- Exercise brief
Reproduce word for word every line from the one containing "[0:00.90-0:01.80]" through the end of the listing below; omit the pictures.

--- Information given ---

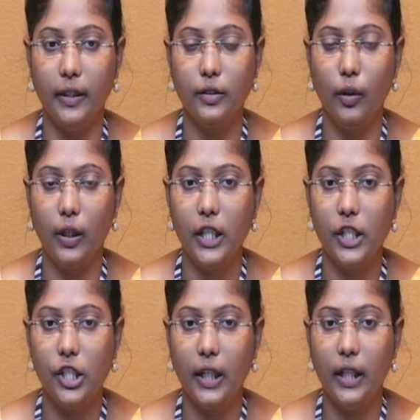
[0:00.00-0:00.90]
So
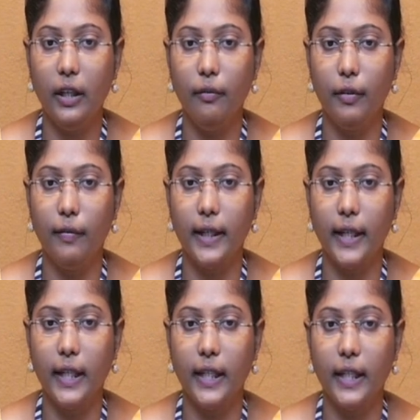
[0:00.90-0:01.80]
initially we will
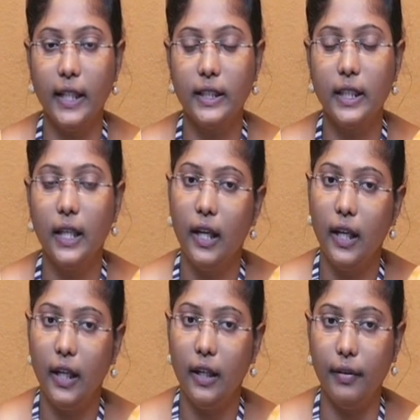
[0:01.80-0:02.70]
take it as
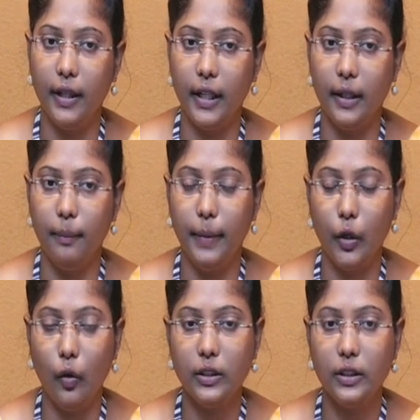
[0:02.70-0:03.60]
infinity
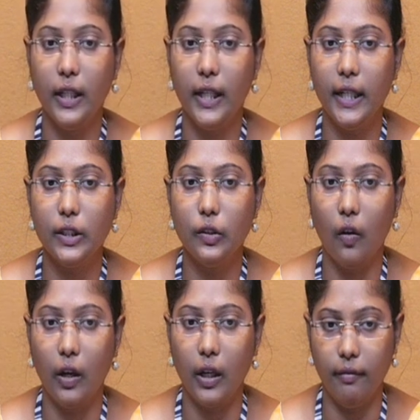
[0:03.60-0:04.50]
because it is
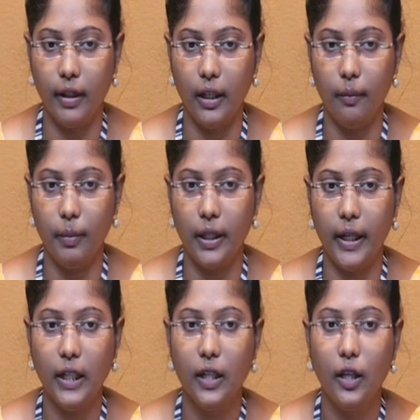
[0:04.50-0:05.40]
not available, right.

---

- Solution
[0:00.90-0:01.80]
initially we will
[0:01.80-0:02.70]
take it as
[0:02.70-0:03.60]
infinity
[0:03.60-0:04.50]
because it is
[0:04.50-0:05.40]
not available, right.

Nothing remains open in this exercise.